**ACTION ITEM**
Each record below should be returned exactly, with its pictures left out.

Collection entries

--

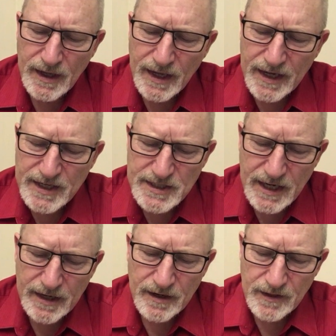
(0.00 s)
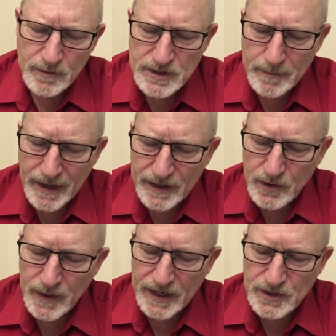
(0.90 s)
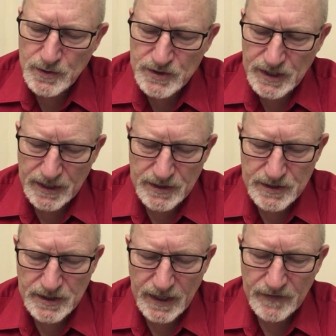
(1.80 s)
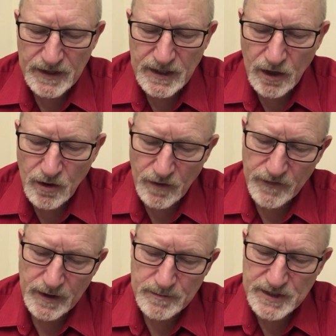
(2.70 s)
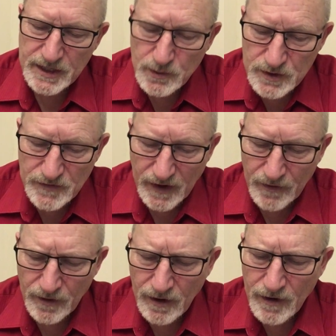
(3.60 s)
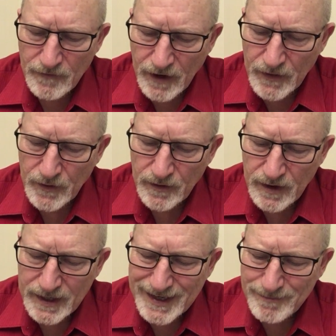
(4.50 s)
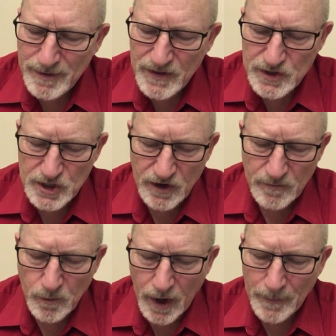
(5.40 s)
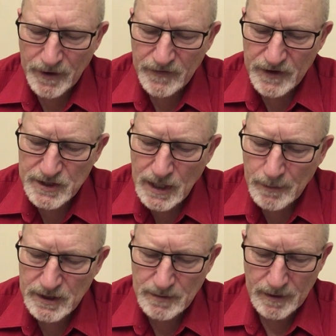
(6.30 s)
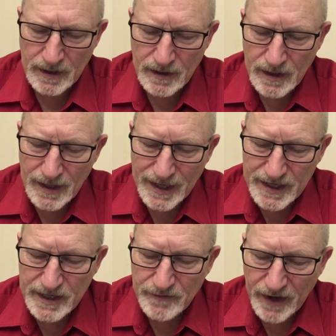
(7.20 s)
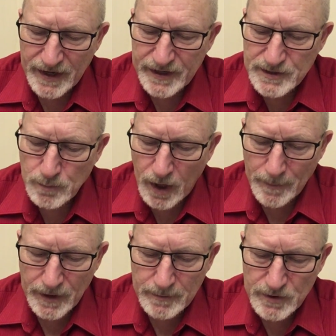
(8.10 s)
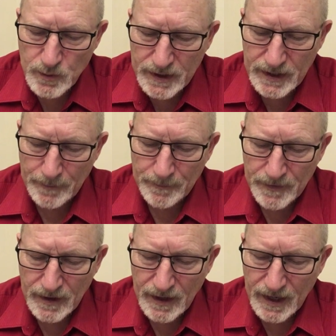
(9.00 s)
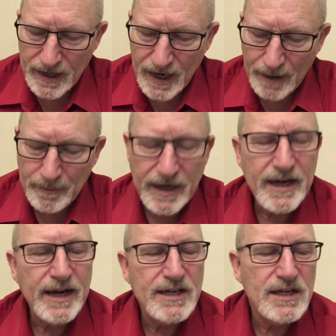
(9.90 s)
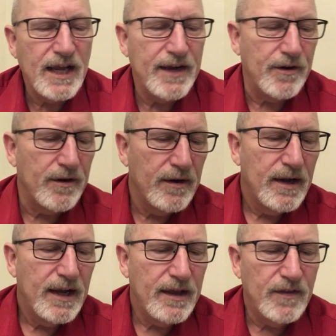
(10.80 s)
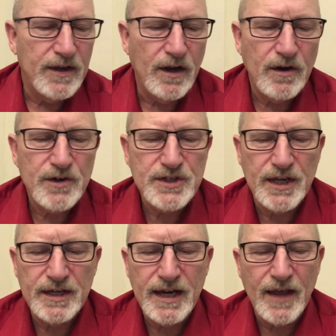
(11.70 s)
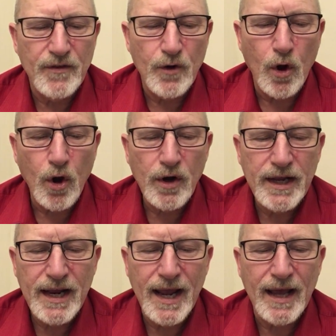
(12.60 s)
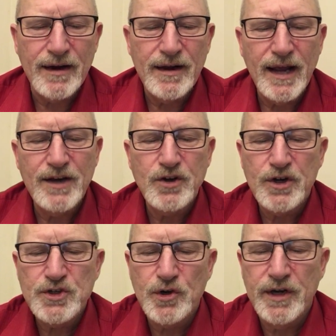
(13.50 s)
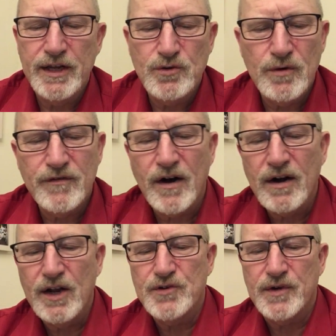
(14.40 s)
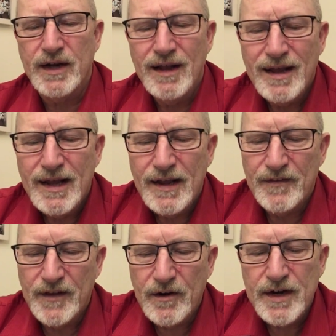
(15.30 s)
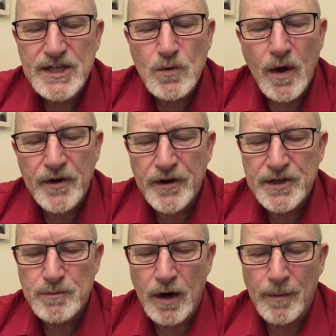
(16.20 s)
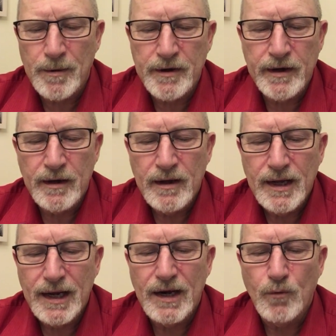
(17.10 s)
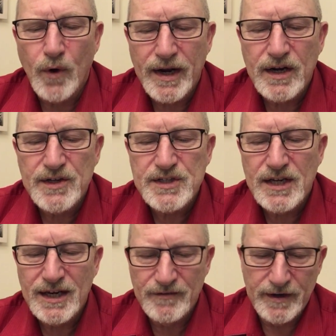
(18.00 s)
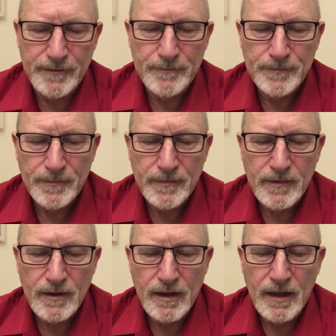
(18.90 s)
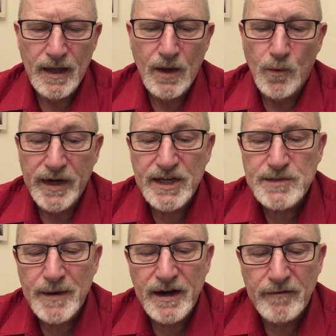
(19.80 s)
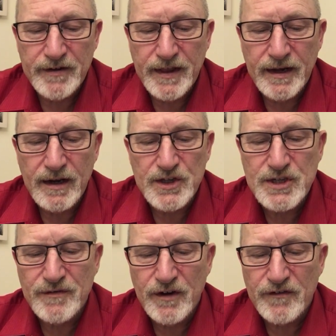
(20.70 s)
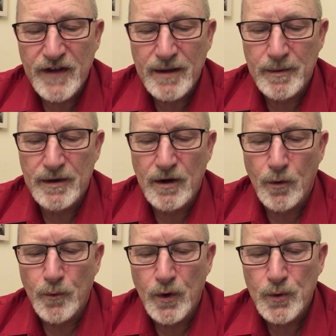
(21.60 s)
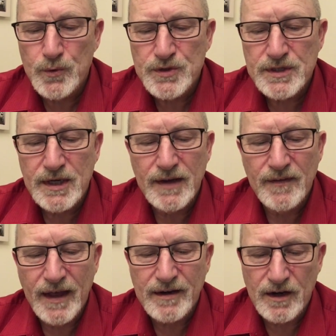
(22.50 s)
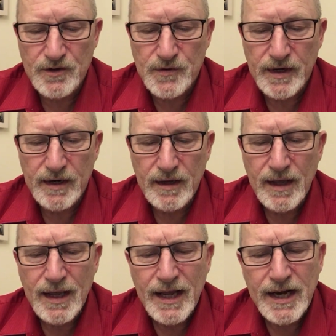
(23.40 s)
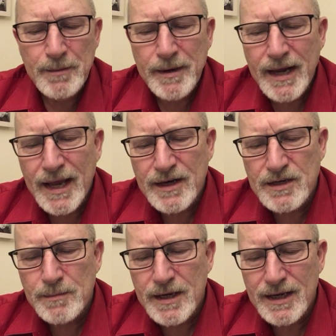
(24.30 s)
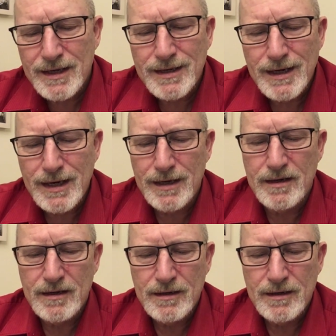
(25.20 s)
And he said, "There was a man who had 2 sons, and the younger of them said to his father, 'Father, give me the share of property that is coming to me.' And he divided his property between them. And not many days later, the younger son gathered all he had and took a journey into a far country, and there he squandered his property in reckless living. When he had spent everything, a severe famine arose in that country, and he began to be in need.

--

**YOUR SOLUTION**
(0.00 s)
(0.90 s)
(1.80 s)
(2.70 s)
(3.60 s)
(4.50 s)
(5.40 s)
(6.30 s)
(7.20 s)
(8.10 s)
(9.00 s)
(9.90 s)
(10.80 s)
(11.70 s)
(12.60 s)
(13.50 s)
(14.40 s)
(15.30 s)
(16.20 s)
(17.10 s)
(18.00 s)
(18.90 s)
(19.80 s)
(20.70 s)
(21.60 s)
(22.50 s)
(23.40 s)
(24.30 s)
(25.20 s)
And he said, "There was a man who had 2 sons, and the younger of them said to his father, 'Father, give me the share of property that is coming to me.' And he divided his property between them. And not many days later, the younger son gathered all he had and took a journey into a far country, and there he squandered his property in reckless living. When he had spent everything, a severe famine arose in that country, and he began to be in need.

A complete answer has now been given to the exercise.